Another potential problem I see with claiming product ownership defines the superset is that Scrum claims to be not a methodology but a framework. In my interpretation of the term “framework” and based on what I’ve read in practice, frameworks define basic principals and leave much of the further detail to interpretation by the practitioner. I've read all kinds of additional commentary on what the product owner should/could do, but, to me, these are just opinions and guidance filling in the gaps in a framework. My question is: Can a framework ever define a detailed description of a role such that one can assess fully how it compares to what I consider more comprehensive, detailed definitions? I’ve seen very detailed descriptions for product management by organizations such as ISPMA. I’m also suspicious of attempts to rename something based on a “new” framework when I have trouble differentiating many of its basic tenets from the ideas or concepts that preceded it (clearly the overall approach to development is fundamentally different with Scrum, but as mentioned earlier, descriptions of the product owner role itself contain massive overlap with descriptions of traditional product management). Recasting traditional product management in its entirety as product ownership feels a bit like the proverbial old wine in a new bottle. Maybe it’s just me.

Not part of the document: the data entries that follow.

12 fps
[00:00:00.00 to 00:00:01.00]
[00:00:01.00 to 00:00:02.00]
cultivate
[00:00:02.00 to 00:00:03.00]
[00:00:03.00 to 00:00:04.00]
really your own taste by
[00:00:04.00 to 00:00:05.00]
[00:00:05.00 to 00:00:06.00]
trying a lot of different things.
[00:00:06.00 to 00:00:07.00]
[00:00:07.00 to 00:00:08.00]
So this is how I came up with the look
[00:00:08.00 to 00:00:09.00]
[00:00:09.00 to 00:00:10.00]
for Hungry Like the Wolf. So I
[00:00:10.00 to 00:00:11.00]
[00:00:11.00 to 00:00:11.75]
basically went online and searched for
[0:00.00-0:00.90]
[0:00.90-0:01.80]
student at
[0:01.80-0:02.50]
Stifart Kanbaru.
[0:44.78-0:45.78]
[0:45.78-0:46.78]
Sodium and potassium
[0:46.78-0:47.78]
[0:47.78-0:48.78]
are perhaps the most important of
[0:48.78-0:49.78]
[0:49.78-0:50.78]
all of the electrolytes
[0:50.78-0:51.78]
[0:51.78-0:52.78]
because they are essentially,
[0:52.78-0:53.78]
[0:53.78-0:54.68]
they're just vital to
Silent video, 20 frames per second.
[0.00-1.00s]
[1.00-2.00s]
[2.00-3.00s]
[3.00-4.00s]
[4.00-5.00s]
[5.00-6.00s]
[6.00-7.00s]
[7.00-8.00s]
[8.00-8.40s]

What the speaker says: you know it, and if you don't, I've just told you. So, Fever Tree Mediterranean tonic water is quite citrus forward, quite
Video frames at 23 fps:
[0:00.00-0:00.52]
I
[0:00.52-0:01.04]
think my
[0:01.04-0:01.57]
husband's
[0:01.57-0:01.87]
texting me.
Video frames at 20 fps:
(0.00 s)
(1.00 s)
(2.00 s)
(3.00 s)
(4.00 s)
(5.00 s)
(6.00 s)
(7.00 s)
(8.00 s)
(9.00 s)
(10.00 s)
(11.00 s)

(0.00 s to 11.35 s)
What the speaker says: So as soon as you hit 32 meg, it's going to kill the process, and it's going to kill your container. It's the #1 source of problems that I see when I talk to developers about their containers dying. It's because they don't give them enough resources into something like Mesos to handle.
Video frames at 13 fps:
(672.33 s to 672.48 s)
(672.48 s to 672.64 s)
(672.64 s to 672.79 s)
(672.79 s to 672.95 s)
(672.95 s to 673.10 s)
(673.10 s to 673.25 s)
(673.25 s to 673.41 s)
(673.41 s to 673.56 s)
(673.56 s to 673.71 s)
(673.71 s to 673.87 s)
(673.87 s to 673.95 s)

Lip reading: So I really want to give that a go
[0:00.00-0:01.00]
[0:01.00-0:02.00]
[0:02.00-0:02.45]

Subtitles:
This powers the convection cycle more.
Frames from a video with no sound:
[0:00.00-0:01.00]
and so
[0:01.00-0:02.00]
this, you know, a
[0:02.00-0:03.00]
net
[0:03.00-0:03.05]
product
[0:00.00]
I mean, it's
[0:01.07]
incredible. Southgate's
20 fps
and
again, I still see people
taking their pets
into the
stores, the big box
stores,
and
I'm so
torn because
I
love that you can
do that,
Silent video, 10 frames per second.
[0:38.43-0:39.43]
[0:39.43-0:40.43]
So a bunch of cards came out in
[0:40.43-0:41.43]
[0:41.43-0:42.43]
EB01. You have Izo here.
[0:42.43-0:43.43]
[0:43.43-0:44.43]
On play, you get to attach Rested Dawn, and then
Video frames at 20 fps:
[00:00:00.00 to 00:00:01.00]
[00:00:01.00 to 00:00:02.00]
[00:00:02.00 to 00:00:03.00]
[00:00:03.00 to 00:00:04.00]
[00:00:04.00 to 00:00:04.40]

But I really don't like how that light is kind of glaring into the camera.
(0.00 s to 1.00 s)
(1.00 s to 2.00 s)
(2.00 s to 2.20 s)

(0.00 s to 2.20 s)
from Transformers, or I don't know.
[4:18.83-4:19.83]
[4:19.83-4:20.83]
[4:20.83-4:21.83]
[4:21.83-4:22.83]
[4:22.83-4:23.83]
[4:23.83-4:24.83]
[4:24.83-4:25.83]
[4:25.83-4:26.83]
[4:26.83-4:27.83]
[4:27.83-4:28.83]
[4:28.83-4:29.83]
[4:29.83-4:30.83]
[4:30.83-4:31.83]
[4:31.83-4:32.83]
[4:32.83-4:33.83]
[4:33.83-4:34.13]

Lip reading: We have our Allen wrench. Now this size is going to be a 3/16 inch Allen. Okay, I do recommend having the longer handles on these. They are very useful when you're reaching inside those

By the way, I previously mentioned organizations that “claim to have adopted” Scrum. Allow me to cite an obscure truism from one of my college business law professors: “Calling a cow a horse does not make it a horse” (or was it the other way around?). Some organizations that claim to be doing scrum don’t meet the bar in my opinion. More on this later.

1 comment:

  1. I would agree that Product Owner is a subset of Product management role. Also, to my experience, product owners rarely get involved into topics such as: strategy, budgets, financial forecasting, pricing strategy.
    While product managers are often regarded as product "mini CEO", which involves 360 degree overview of a product.